Two of the 4 living patients developed femoral thrombophlebitis on the side of the graft. One (Case 2) was treated with anticoagulants. The other (Case 4) passed a massive pulmonary embolus, one month after transplantation, and underwent a successful pulmonary embolectomy with the aid of cardiopulmonary by-pass.

Discussion

The unique feature of the anti-rejection therapy in these cases was the use of thymectomy and splenectomy. These ancillary operative procedures are adjuvant in scope, since neither can potentiate homograft survival in the adult experimental animal when used alone (68). The central agents of therapy were total body irradiation or preferably azathioprine, measures which have a strong and easily demonstrable deterrent effect upon the rejection process.

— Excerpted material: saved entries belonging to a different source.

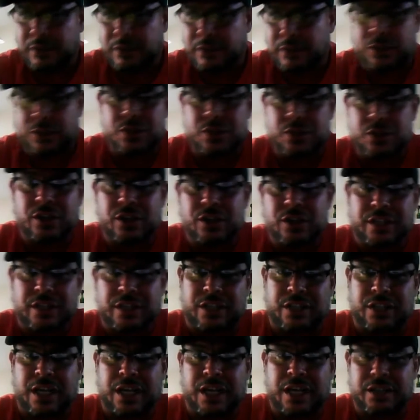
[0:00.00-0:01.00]
So you don't get
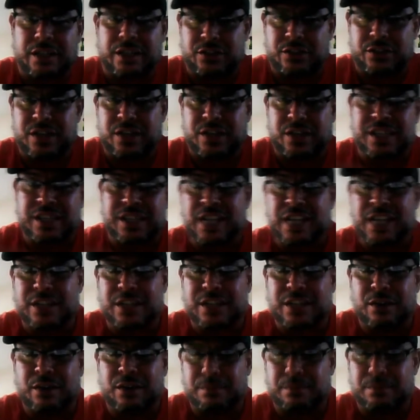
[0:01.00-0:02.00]
scared. So you can
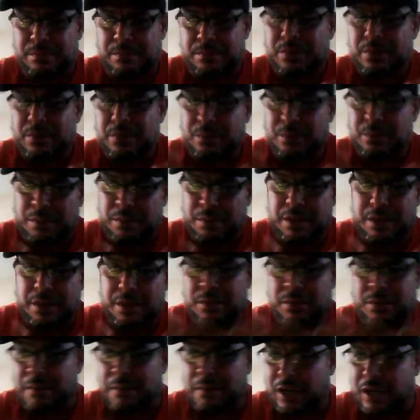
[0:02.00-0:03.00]
sign up with me,
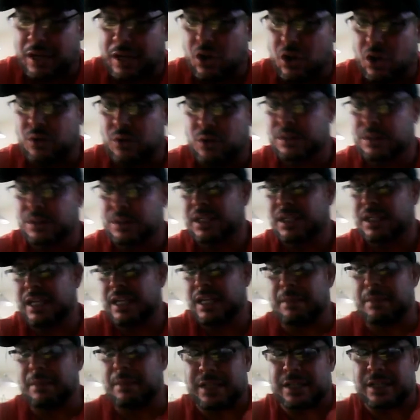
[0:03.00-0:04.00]
with my code,
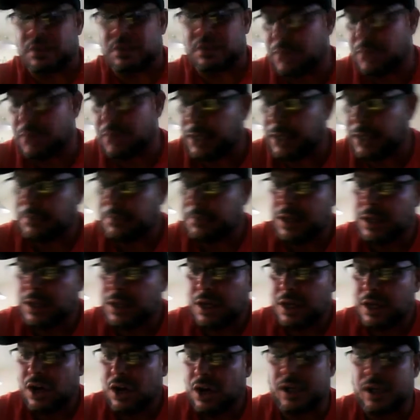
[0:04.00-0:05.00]
and make some money.
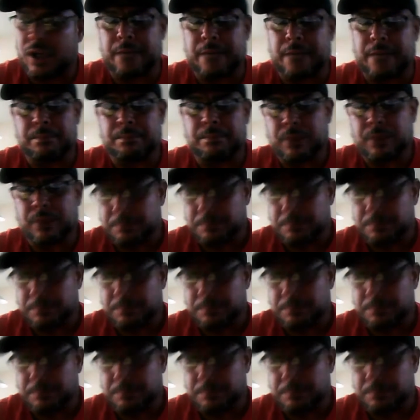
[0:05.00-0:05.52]
Okay.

The value of splenectomy and thymectomy in the preparation of patients for the receipt of homografts will remain speculative until more practical experience is acquired with their use. However, considerable experimental information stimulated this program to test the value of removal of these reticuloendothelial masses. For example, it has been known for decades that the antibody response to many antigens is obtunded after splenectomy (911). Wissler and his colleagues(12, 13) have recently obtained evidence that the spleen is the most active portion of the lymphoid system in responding to intravenous antigens. They have suggested that migrant cells from the sensitized spleen can populate other lymphoid tissue and establish specific clones in their new location.

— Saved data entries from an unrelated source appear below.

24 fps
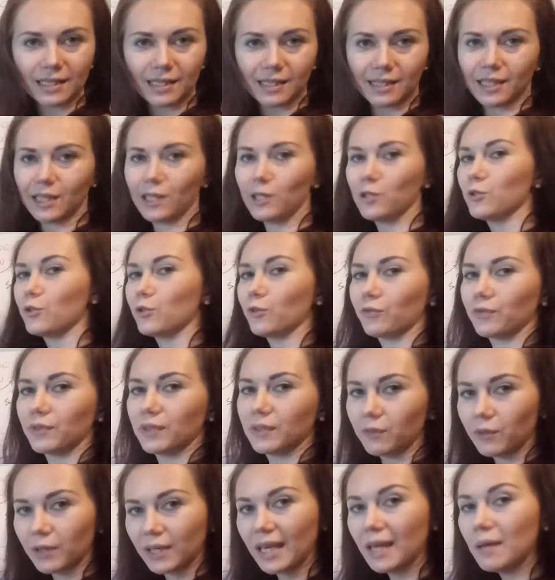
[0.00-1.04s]
stage of the
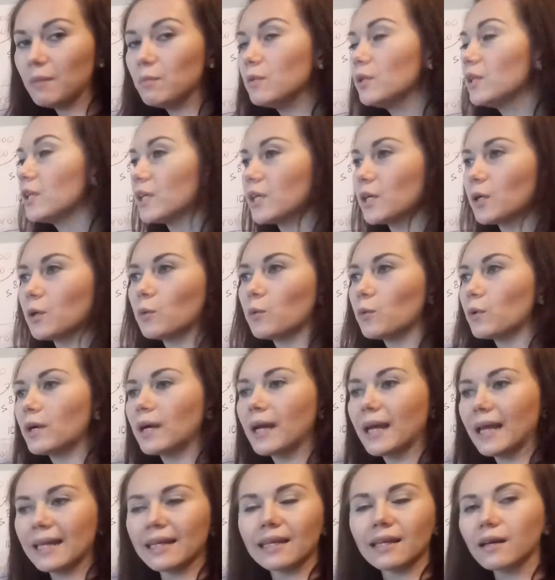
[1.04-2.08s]
vocabulary or
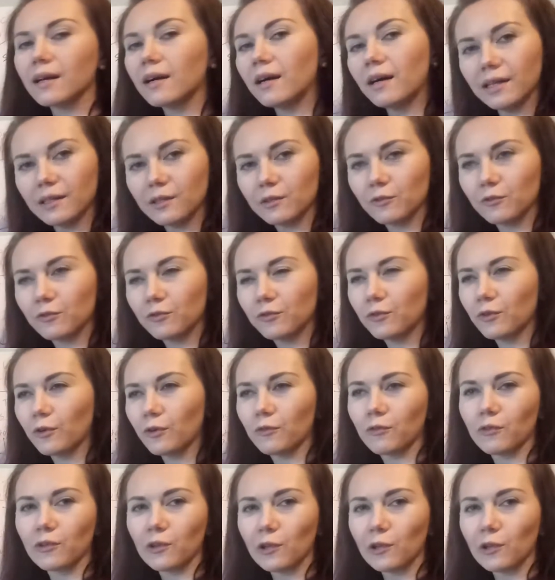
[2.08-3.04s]
any kind of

The role of the thymus in establishing immunologic reactivity in the newborn state appears to be unquestioned(14,15). Thymectomy performed shortly after birth results in immunologic crippling, and the consequent inability to reject homografts in a normal manner. The absence of the thymus at this stage of development results in generalized lymphoid hypoplasia, due either to absence of an organizer substance which promotes lymphoid development, or to absence of thymocytes which migrate to and populate distant areas of the lymphoid system(15).

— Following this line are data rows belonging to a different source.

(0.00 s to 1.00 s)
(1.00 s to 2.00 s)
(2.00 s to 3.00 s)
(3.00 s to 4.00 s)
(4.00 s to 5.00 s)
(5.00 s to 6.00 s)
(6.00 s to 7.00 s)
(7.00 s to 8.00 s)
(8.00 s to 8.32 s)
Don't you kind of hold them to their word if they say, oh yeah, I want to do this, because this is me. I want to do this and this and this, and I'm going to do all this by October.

In adult life, thymectomy has no demonstrable effect on antibody response or upon homograft survival. However, it has been shown that thymectomy in adult mice, combined with total body irradiation, can result in homograft tolerance of a high degree(16). This finding suggests that the thymus gland may resume its perceptor function in adult life under circumstances in which there is temporary suppression of the lymphopoietic system.

Summary

Five patients with terminal renal failure have been treated with renal homografts. Total body irradiation and cytotoxic drugs were used to prevent rejection. In addition, the thymus and spleen were surgically removed prior to the homotransplantation. Four of the 5 patients are alive with good renal function after 105 to 198 days. The role of thymectomy and splenectomy in conditioning patients for the receipt of homografts is highly speculative at present. However, the early success rate in this group of patients exceeds that generally attained with renal homografts, and appears to justify further clinical evaluation of this approach under carefully controlled experimental conditions. The data are insufficient to allow a recommendation for the general use of these adjuvant procedures.

Footnotes

*Aided by grants from U. S, Public Health Service.

References

1. Goodwin WE, Martin DC. to be published.
2. Calne RY, Murray JE. Surg. Forum. 1961;v12:118. [PubMed]
3. Alexandre GPJ, Murray JE. ibid. 1962;v13:64.
4. Murray JE, Harrison JH. Am. J. Surg. 1963;v105:205. [PubMed]
5. Paquin AJ. J. Urol. 1959;v82:573. [PubMed]
6. Kountz SL, Cohn R. Surg. Forum. 1962;v13:59. [PubMed]
7. Than MN, Bina PRC, Martinez C, Absolon KB. ibid. 1962;v13:53.
8. Krohn P. Transpl. Bull. 1953;v1:21.
9. Hektoen L. J. Infect. Dis. 1920;v27:23.
10. Rowley DA. J. Immunol. 1950;v65:515. [PubMed]
11. Thurston JR, Montalbine V, Montes M, Steenken W., Jr Am. Rev. Resp. Dis. 1962;v85:915. [PubMed]
12. Wissler RW, Fitch FW, La Via MF, Gunderson SH. J. Cell, and Comp. Physiol. 1957;50 Suppl. 1:260. [PubMed]
13. Gunderson CH, Juras D, La Via MF, Wissler RW. JAMA. 1962;v180:1038. [PubMed]
14. Miller JFAP. Lancet. 1961;v2:748. [PubMed]
15. Miller JFAP. ibid. 1963;v2:43.
16. Miller JFAP. Nature, Lond. 1962;v195:1318.